### Problem description
Among the records that follow, set down only the lines from the one containing "Frames from a" to the one containing "[00:00:02.20]", both included, exactly.

### Records for processing

^^^^

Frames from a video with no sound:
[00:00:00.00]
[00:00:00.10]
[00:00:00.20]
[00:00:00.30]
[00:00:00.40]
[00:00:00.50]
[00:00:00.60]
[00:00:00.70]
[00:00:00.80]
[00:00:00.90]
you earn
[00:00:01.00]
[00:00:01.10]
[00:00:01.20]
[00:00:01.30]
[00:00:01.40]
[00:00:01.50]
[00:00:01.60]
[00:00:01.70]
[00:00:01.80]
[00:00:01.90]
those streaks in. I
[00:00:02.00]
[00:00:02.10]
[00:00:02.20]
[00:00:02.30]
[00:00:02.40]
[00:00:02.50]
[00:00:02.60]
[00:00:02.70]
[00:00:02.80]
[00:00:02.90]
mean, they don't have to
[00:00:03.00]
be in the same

^^^^

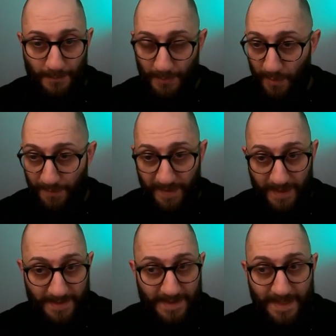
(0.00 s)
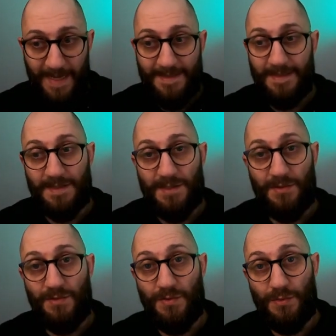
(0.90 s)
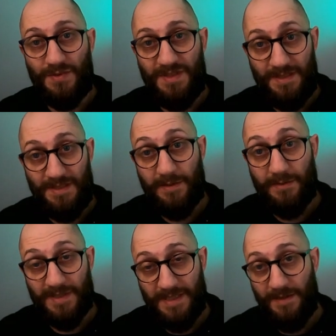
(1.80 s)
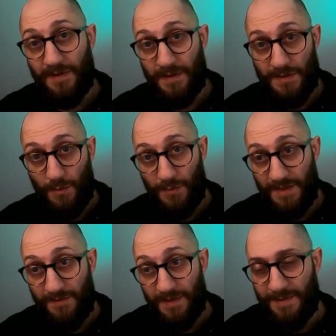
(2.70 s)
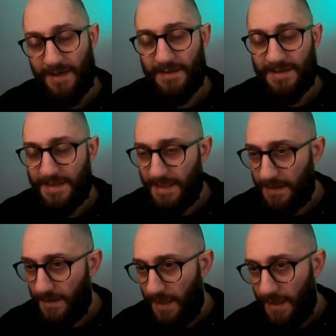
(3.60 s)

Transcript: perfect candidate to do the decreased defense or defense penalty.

^^^^

### Task output
Frames from a video with no sound:
[00:00:00.00]
[00:00:00.10]
[00:00:00.20]
[00:00:00.30]
[00:00:00.40]
[00:00:00.50]
[00:00:00.60]
[00:00:00.70]
[00:00:00.80]
[00:00:00.90]
you earn
[00:00:01.00]
[00:00:01.10]
[00:00:01.20]
[00:00:01.30]
[00:00:01.40]
[00:00:01.50]
[00:00:01.60]
[00:00:01.70]
[00:00:01.80]
[00:00:01.90]
those streaks in. I
[00:00:02.00]
[00:00:02.10]
[00:00:02.20]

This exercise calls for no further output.